ASIA belakangan ini tampak semakin menarik perhatian penerbit
media cetak Barat. Majalah Far Eastern Economic Review
melukiskan minat para penerbit tadi ibarat sekelompok anak kecil
memasuki sebuah toko kembang gula. "Tiba-tiba mereka telah
menemukan Asia yang mempesona potensi pasarnya," tulisnya.
Kini ke toko kembang gula itu masuk lagi seorang anak berotot
kuat. Koran lnternational Herald Tribune, oplah 130 ribu, muncul
dengan edisi Asia sejak l5 September. Tribune (dimiliki bersama
The Washington Post, The New York Times, dan Whitney
Communications Corp) lembaran beritanya dikirim lewat satelit
dari Paris (pusat redaksi) ke suatu percetakan di Hong Kong.
Dengan cara itu, Tribune edisi Asia terbit bersamaan dengan
edisi Eropa (dicetak di Zurich, London, dan Paris). Penerbitnya
berambisi menaikkan oplah koran tersebut di Asia dari 2.000 ke
20.000 dalam tiga tahun. Peningkatan pelayanan itu tampak akan
menarik perhatian pemasang iklan, dan calon pembaca -- sekaligus
merupakan ancaman media cetak regional Asia.
Penerbit The Asian Wall Street Journal sudah menyatakan
kecemasannya. Koran yang muncul tahun 1976 itu, sampai tahun
ketiga penerbitannya menderita kerugian Rp 1,5 milyar (US$ 2,5
juta). Baru tahun ini AWSJ berharap dapat meraih keuntungan.
Oplah AWSJ, kini 21.300 eksemplar.
Ikut terpukul adalah majalah Insight, Asian Business, dan Modern
Asia. Jumlah halaman iklan mereka tidak pernah bertambah antara
1976-79. Kalau toh ada kenaikan dalam pendapatan, itu disebabkan
tarif iklan yang meningkat. Walau demikian Insight (oplah
sekitar 20 ribu) tahun lalu misalnya, masih merugi Rp 6,3 milyar
(US$ 100 juta). Hanya majalah berita mingguan Time (oplah
sekitar 200 ribu) dan Newsweek (oplah sekitar 150 ribu) edisi
Asia dan Pasifik diperkirakan tetap unggul. Tahun lalu
pendapatan iklan Time mencapai Rp 10,5 milyar (US$ 16,7 juta),
dan Newsweek Rp 6,8 milyar (US$ 10,8 juta). Dalam dua tahun
kenaikan pendapatan iklan kedua majalah itu lebih dari 75%.
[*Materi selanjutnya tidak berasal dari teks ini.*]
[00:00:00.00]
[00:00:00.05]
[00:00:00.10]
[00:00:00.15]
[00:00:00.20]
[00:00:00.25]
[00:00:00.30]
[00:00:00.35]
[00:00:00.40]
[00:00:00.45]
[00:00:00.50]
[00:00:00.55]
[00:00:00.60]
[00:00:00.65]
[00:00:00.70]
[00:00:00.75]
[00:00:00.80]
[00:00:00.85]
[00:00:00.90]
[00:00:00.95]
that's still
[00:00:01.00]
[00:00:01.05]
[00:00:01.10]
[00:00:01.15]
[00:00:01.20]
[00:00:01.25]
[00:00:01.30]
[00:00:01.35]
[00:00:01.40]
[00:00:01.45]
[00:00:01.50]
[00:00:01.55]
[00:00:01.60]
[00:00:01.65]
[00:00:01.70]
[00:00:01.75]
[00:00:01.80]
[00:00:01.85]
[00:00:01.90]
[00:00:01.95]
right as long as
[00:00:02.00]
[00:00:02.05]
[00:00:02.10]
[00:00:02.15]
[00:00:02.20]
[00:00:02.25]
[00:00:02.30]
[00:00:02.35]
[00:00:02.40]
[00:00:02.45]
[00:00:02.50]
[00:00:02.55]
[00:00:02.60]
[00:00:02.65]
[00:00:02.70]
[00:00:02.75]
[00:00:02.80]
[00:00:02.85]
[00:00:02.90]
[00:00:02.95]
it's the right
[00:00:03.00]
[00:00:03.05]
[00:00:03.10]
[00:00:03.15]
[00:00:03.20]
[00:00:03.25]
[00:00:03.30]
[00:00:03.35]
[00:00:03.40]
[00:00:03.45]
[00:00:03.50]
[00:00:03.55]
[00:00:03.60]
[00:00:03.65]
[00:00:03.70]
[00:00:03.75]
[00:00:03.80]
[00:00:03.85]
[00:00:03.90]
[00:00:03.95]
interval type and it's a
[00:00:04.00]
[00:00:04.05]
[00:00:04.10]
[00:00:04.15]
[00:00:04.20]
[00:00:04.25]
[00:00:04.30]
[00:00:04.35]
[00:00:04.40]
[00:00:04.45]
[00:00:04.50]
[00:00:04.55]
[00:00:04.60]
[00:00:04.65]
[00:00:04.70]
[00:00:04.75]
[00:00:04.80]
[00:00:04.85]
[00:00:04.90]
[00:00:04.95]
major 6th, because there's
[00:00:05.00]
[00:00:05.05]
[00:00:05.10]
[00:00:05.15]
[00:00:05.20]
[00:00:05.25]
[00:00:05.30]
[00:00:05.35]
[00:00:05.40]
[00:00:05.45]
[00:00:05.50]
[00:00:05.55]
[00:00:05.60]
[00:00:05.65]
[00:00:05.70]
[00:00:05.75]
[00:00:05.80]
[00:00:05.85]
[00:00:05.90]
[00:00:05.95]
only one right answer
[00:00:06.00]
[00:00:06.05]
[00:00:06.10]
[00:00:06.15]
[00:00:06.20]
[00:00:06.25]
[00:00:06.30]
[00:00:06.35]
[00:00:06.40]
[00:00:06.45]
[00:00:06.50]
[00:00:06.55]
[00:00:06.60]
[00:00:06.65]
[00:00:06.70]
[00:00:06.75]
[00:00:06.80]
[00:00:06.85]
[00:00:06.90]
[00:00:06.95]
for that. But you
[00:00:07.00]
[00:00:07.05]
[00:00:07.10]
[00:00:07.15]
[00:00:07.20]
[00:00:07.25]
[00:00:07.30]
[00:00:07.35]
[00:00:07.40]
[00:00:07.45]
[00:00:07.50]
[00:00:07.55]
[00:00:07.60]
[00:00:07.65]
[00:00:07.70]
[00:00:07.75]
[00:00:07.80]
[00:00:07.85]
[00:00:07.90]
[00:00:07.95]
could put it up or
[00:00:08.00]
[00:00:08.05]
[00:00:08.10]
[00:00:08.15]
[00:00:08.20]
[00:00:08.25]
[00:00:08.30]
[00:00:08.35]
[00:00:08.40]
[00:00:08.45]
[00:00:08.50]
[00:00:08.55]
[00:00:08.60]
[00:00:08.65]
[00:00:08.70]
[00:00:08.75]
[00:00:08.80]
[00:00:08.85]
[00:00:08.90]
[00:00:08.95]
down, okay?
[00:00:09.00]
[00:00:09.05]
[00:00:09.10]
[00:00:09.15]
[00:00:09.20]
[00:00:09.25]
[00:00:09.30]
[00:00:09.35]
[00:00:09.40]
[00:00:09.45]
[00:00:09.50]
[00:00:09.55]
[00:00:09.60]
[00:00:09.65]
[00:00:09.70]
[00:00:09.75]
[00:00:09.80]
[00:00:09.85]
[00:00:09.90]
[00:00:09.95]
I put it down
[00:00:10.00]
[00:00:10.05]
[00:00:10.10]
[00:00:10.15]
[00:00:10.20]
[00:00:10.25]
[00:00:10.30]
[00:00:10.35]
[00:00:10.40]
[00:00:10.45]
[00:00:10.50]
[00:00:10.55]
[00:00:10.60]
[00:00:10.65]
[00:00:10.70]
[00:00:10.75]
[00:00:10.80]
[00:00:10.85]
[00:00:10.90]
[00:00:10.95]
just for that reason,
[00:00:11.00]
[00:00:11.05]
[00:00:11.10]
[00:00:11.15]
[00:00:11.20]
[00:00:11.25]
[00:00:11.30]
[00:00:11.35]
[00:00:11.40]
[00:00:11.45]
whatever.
Tak mengherankan bila pendapatan iklan Time dan Newsweek lebih
besar ketimbang majalah regional Asia. Besarnya oplah, dan ragam
golongan pembaca tetap kedua majalah itu, sangat menentukan
minat seorang pengusaha memasang iklan -- sekalipun ongkosnya
jauh lebih mahal. Misalnya tarif iklan empat halaman berwarna
Time besarnya tujuh kali ketimbang tarif iklan majalah Modern
Asia. Tapi dengan sirkulasi sembilan kali lipat, bila dihitung
biayanya per seribu pembaca, Time ternyata lebih murah.
Video
Tekanan bagi media cetak tampaknya akan semakin bertambah berat
dengan masuknya media video cassette recorder ke banyak rumah
tangga kelompok elit. Mengingat pengusaha mulai menyisipkan
pesan iklannya ke pita video. Tak mustahil video, seperti halnya
televisi dan radio, kata John Meyers, akan menyedot potensi
pasar Asia. Meyers, penerbit Time berbicara di Kongres
Periklanan Asia ke-12 di Singapura, pekan lalu.
Menghadapi itu persaingan berbagai media cetak terpaksa jual
kecap untuk mempengaruhi pemasang iklan serta calon pembaca.
Majalah Asian Money Manager, misalnya, mengaku dibaca oleh dua
Perdana Menteri negara Asia. AWSJ menyebut pembacanya rata-rata
berpenghasilan Rp 39 juta (US$ 62 ribu) setahun. Dan ada juga
majalah yang menempuh strategl pemasaran dengan memperbesar
volume pemberitaan Asia.
Tak semua pemasang iklan tergoda oleh bualan tersebut. Mereka
tetap berpatokan pada besar oplah, dan pembaca penerbitan itu.
"Pemasang iklan juga tak melimpahkan kedermawanannya hanya
karena penerbitan itu ditulis orang Asia untuk Asia," kata Harry
Reid, dari biro iklan Ogilvy and Mather, Hong Kong. "Soalnya
adalah, tunjukkan potensi anda di pasar."